Kyle Kondik, from Larry Sabato’s Crystal Ball, comes to the conclusion that this adds up to a status-quo election. That is, no change in the 52-48 split:
“Applying the historical averages to next year’s Senate elections would result — drumroll please — in a net party change of ... zero seats. If 91 percent of the Democrats/Democratic-caucusing independents are reelected, that would be 23 out of 25, and if 75 percent of the Republicans are reelected, that would be six of eight, leading to no net change.
“Without making any predictions, such a scenario is plausible: Democrats could lose two of the incumbents defending dark red states, in states such as Indiana, Missouri, Montana, North Dakota and West Virginia, but otherwise hold everything else, while Republicans could lose the only two seemingly vulnerable seats among their much smaller stable of incumbent-held states: Arizona and Nevada.
It’s very likely then, that in part because of Trump, Republicans lose both toss-up states (Nevada, Arizona) while Democrats keep their losses to two (Indiana, Missouri). As Kondik observes, “Ask any Senate observer or campaign participant which Democratic senator is most vulnerable and you’re likely to get one of two responses: either Sens.
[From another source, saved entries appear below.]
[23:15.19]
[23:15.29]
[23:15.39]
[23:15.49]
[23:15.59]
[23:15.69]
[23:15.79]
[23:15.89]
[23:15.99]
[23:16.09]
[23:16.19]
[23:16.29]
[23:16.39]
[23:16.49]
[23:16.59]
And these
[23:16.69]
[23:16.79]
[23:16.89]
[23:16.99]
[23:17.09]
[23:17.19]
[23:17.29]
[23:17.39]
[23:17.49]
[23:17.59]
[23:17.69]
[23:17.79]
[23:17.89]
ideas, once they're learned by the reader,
Joe Donnelly (D-IN) or Claire McCaskill (D-MO). ... One potential new vulnerability for Donnelly is a recent Associated Press report that his family’s company benefited from low-cost Mexican labor even as Donnelly has argued against outsourcing.” But, of course, if there is a wave election and despondent Republicans stay home, it would not be impossible for the GOP to lose both its most vulnerable senators and Democrats to save one or both of their own.